In 1958, the Spanish La maja desnuda stamps were reproduced in the US on one stamp of the 10-stamp set with the most famous paintings of Goya issued for the Day of the Stamp. Another issue, an imperforated block of four stamps with four facsimiles of the 1930 4 pesetas Spanish stamp, albeit in different colors, was issued in the US in 1996. Both issues, however, were only a private initiative of local philatelic clubs.
In addition, Waterlow & Sons reprinted for several times in London all values of the scandalous set from the original printing plates, unloading onto the market circulations ten times exceeding the original circulation, between 1932 and 1969. These new prints cannot be distinguished from the original stamps, but even so they are still of interest to philatelists.
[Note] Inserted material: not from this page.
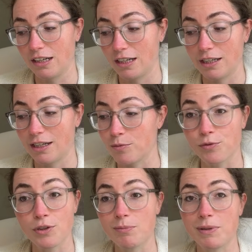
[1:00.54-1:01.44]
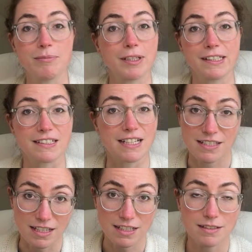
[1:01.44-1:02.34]
I'm fully blaming the
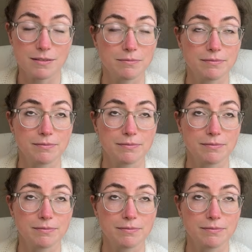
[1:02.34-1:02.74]
Testknit,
All stamps of the set exist in an imperforated form, and as line pairs and se-tenant stamps without perforations between the elements, but with external perforation. Some exist in the changed colors (mostly red and blue) as limited edition. It is known that only three imperforates were issued at a price approximately six times higher than normal perforated version in 1930.
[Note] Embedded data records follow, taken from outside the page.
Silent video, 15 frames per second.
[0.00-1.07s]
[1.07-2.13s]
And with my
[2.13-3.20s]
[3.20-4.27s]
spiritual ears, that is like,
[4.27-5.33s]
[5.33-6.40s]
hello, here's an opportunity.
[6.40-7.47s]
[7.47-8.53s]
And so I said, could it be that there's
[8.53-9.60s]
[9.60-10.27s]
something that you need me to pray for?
As a result, in 2011 the Stamp News magazine evaluated three unused La maja desnuda stamps only at $20–30. At the end of 2015, the whole set could be found on the philatelic market for about $50. A complete kit including 'Urgente' overprints (Scott # 386-402, C18-30, CE1, E7) and specimens of all stamps ('muestra' overprints vertically on the left), is altogether valued on specialized philatelic online auctions at $350–400.[31]
Over the past decades, the La Maja Desnuda painting by Goya has been repeatedly reproduced by other nations on their postage stamps, including countries with significant religious domination in society: Paraguay, the United Arab Emirates, Albania, etc.